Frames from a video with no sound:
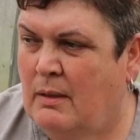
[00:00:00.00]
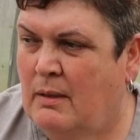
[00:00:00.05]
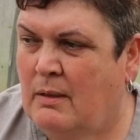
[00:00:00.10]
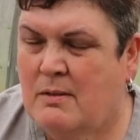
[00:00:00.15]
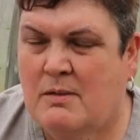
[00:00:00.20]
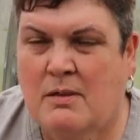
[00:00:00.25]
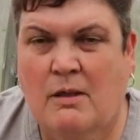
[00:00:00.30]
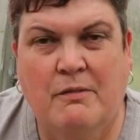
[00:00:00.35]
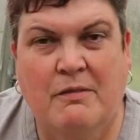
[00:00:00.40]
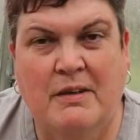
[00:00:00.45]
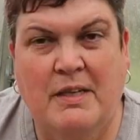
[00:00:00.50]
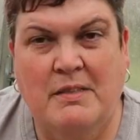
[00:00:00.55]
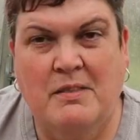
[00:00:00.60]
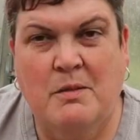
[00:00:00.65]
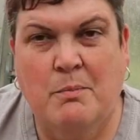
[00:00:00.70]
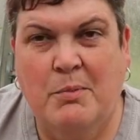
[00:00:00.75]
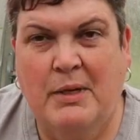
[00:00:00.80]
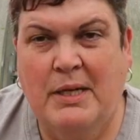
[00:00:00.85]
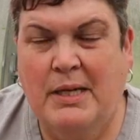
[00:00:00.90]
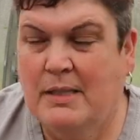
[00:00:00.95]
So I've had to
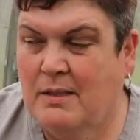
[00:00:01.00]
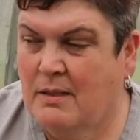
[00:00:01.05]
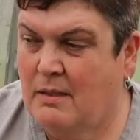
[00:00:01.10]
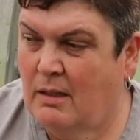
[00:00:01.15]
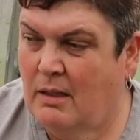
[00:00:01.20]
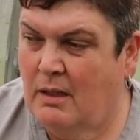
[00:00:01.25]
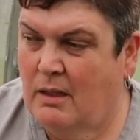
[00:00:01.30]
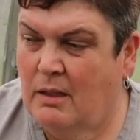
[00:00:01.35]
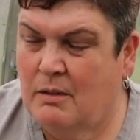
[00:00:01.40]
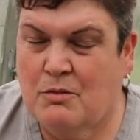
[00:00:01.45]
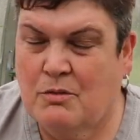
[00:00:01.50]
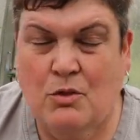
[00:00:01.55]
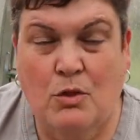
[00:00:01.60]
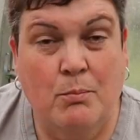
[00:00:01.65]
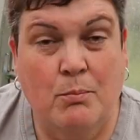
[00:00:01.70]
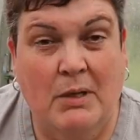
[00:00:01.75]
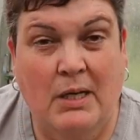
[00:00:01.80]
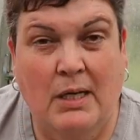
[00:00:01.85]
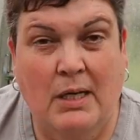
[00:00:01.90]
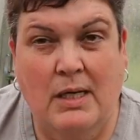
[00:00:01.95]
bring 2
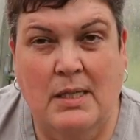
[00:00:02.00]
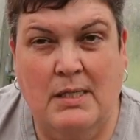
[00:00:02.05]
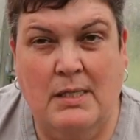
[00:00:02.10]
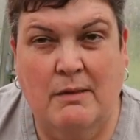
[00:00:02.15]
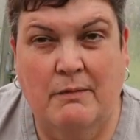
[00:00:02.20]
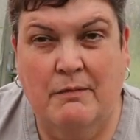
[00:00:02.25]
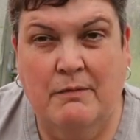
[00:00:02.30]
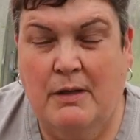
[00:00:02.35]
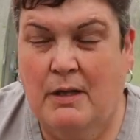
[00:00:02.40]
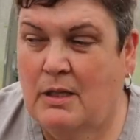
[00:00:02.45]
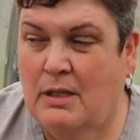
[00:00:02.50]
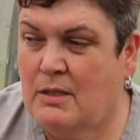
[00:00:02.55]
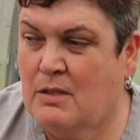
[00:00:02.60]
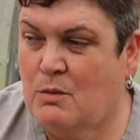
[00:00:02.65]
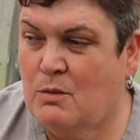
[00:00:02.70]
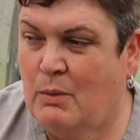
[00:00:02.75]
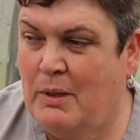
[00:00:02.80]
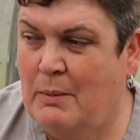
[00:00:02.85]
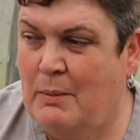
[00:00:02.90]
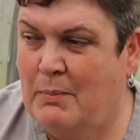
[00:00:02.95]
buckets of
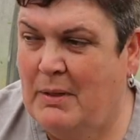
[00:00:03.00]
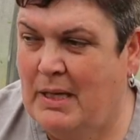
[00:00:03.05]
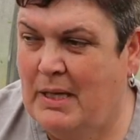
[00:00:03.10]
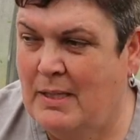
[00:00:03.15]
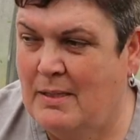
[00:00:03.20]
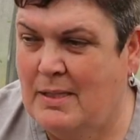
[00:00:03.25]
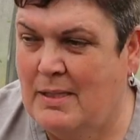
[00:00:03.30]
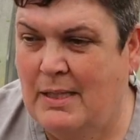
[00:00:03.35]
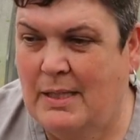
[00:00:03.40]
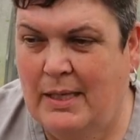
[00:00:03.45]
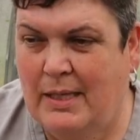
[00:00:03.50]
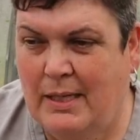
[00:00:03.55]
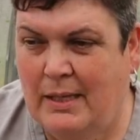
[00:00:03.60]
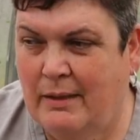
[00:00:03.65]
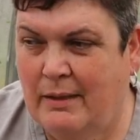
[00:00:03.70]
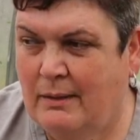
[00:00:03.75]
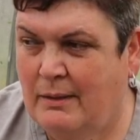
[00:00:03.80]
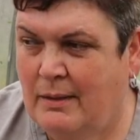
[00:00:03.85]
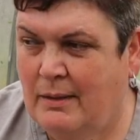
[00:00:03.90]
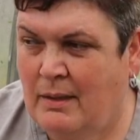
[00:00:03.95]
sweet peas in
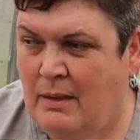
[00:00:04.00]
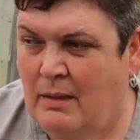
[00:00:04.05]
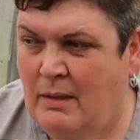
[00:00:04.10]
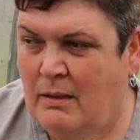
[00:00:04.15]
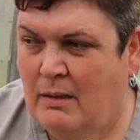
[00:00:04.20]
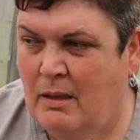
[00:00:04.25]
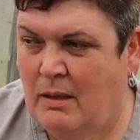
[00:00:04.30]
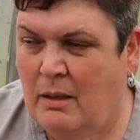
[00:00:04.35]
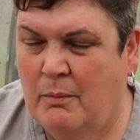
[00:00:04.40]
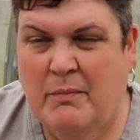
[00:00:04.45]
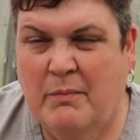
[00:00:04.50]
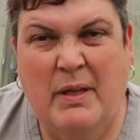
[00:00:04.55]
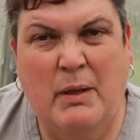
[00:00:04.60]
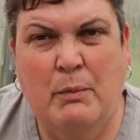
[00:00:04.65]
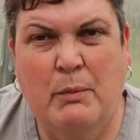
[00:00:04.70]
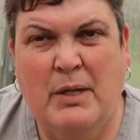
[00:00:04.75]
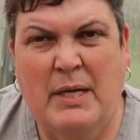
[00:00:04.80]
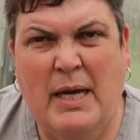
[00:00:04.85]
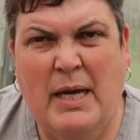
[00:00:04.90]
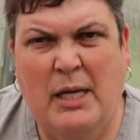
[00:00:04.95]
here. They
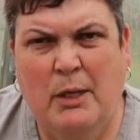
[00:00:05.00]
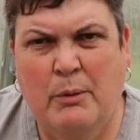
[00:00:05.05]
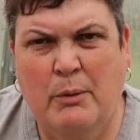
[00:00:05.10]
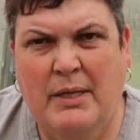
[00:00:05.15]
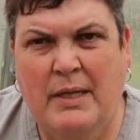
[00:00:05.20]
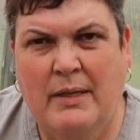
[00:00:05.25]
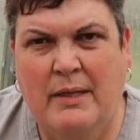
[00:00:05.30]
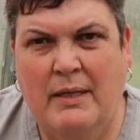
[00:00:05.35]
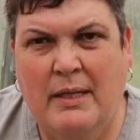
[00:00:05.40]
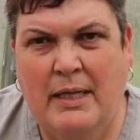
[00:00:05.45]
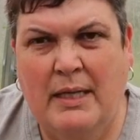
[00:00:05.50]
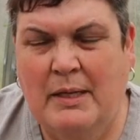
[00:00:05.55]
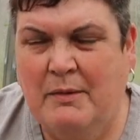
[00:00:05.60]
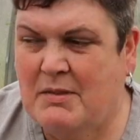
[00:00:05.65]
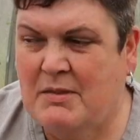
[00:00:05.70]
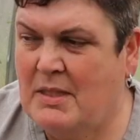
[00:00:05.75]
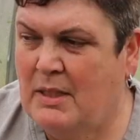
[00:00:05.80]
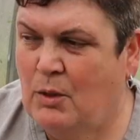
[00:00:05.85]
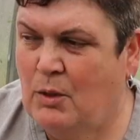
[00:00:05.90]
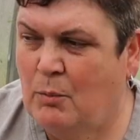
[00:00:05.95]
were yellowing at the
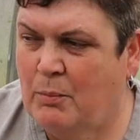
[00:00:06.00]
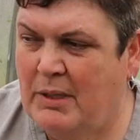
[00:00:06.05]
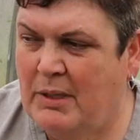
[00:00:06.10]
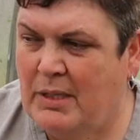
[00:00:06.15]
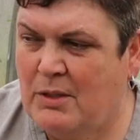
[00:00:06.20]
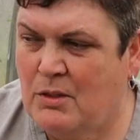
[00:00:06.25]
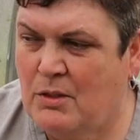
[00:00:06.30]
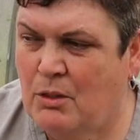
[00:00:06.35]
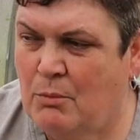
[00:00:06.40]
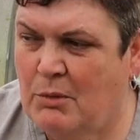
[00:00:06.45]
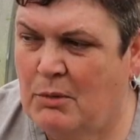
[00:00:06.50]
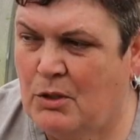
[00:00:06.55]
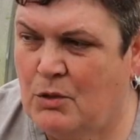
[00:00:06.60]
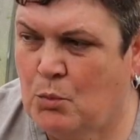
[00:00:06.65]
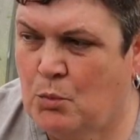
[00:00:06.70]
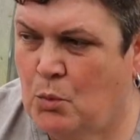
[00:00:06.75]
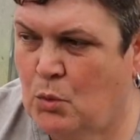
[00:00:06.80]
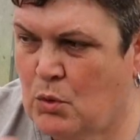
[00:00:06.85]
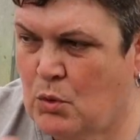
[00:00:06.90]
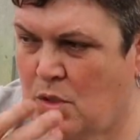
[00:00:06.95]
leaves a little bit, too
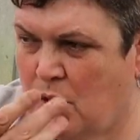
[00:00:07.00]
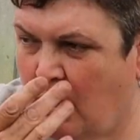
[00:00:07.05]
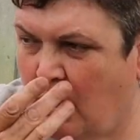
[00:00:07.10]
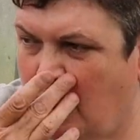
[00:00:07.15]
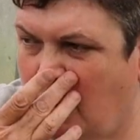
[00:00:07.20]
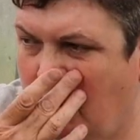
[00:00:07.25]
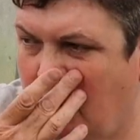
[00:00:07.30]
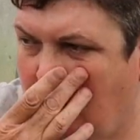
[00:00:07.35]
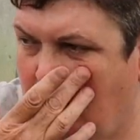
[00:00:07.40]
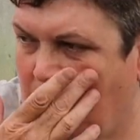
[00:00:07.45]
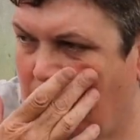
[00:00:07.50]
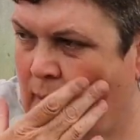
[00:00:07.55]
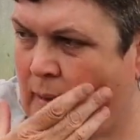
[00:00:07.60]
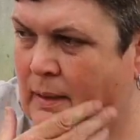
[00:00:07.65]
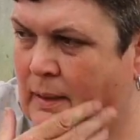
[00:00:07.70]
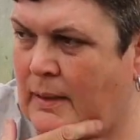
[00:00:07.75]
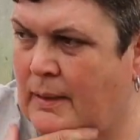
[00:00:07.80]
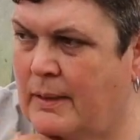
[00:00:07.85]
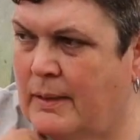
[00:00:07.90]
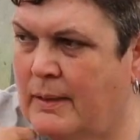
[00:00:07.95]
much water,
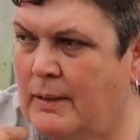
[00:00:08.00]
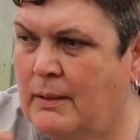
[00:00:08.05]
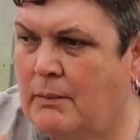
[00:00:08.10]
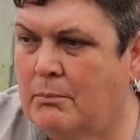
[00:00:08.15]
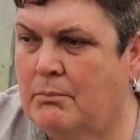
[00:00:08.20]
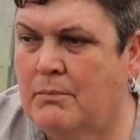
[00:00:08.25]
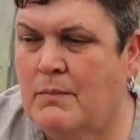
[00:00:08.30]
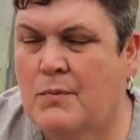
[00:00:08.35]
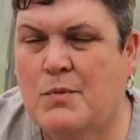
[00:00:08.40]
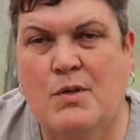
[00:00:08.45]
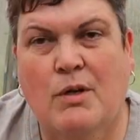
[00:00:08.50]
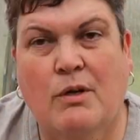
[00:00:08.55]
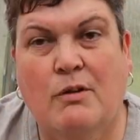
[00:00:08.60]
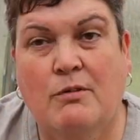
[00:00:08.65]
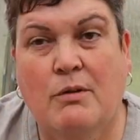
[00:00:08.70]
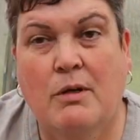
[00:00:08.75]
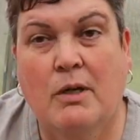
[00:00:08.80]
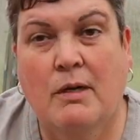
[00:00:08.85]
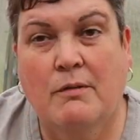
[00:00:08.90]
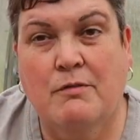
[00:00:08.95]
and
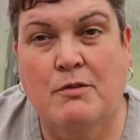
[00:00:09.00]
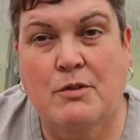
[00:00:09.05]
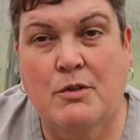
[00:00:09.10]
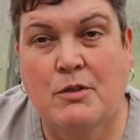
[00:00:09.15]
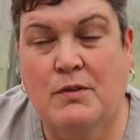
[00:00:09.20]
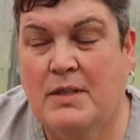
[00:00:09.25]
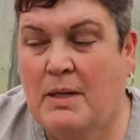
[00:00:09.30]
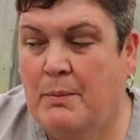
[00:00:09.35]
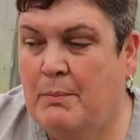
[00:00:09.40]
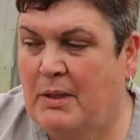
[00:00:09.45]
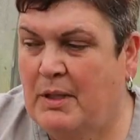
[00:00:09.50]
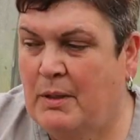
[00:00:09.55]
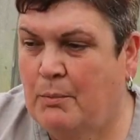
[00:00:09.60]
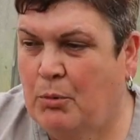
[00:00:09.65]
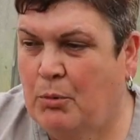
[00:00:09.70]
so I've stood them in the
◇ ◇ ◇ ◇ ◇
(TO DO)
Transcribe exactly, please, the lines between the start of the records above and the line holding "[00:00:05.60]", counting both of those lines and omitting pictures.

(OUTPUT FOR THIS EXERCISE)
Frames from a video with no sound:
[00:00:00.00]
[00:00:00.05]
[00:00:00.10]
[00:00:00.15]
[00:00:00.20]
[00:00:00.25]
[00:00:00.30]
[00:00:00.35]
[00:00:00.40]
[00:00:00.45]
[00:00:00.50]
[00:00:00.55]
[00:00:00.60]
[00:00:00.65]
[00:00:00.70]
[00:00:00.75]
[00:00:00.80]
[00:00:00.85]
[00:00:00.90]
[00:00:00.95]
So I've had to
[00:00:01.00]
[00:00:01.05]
[00:00:01.10]
[00:00:01.15]
[00:00:01.20]
[00:00:01.25]
[00:00:01.30]
[00:00:01.35]
[00:00:01.40]
[00:00:01.45]
[00:00:01.50]
[00:00:01.55]
[00:00:01.60]
[00:00:01.65]
[00:00:01.70]
[00:00:01.75]
[00:00:01.80]
[00:00:01.85]
[00:00:01.90]
[00:00:01.95]
bring 2
[00:00:02.00]
[00:00:02.05]
[00:00:02.10]
[00:00:02.15]
[00:00:02.20]
[00:00:02.25]
[00:00:02.30]
[00:00:02.35]
[00:00:02.40]
[00:00:02.45]
[00:00:02.50]
[00:00:02.55]
[00:00:02.60]
[00:00:02.65]
[00:00:02.70]
[00:00:02.75]
[00:00:02.80]
[00:00:02.85]
[00:00:02.90]
[00:00:02.95]
buckets of
[00:00:03.00]
[00:00:03.05]
[00:00:03.10]
[00:00:03.15]
[00:00:03.20]
[00:00:03.25]
[00:00:03.30]
[00:00:03.35]
[00:00:03.40]
[00:00:03.45]
[00:00:03.50]
[00:00:03.55]
[00:00:03.60]
[00:00:03.65]
[00:00:03.70]
[00:00:03.75]
[00:00:03.80]
[00:00:03.85]
[00:00:03.90]
[00:00:03.95]
sweet peas in
[00:00:04.00]
[00:00:04.05]
[00:00:04.10]
[00:00:04.15]
[00:00:04.20]
[00:00:04.25]
[00:00:04.30]
[00:00:04.35]
[00:00:04.40]
[00:00:04.45]
[00:00:04.50]
[00:00:04.55]
[00:00:04.60]
[00:00:04.65]
[00:00:04.70]
[00:00:04.75]
[00:00:04.80]
[00:00:04.85]
[00:00:04.90]
[00:00:04.95]
here. They
[00:00:05.00]
[00:00:05.05]
[00:00:05.10]
[00:00:05.15]
[00:00:05.20]
[00:00:05.25]
[00:00:05.30]
[00:00:05.35]
[00:00:05.40]
[00:00:05.45]
[00:00:05.50]
[00:00:05.55]
[00:00:05.60]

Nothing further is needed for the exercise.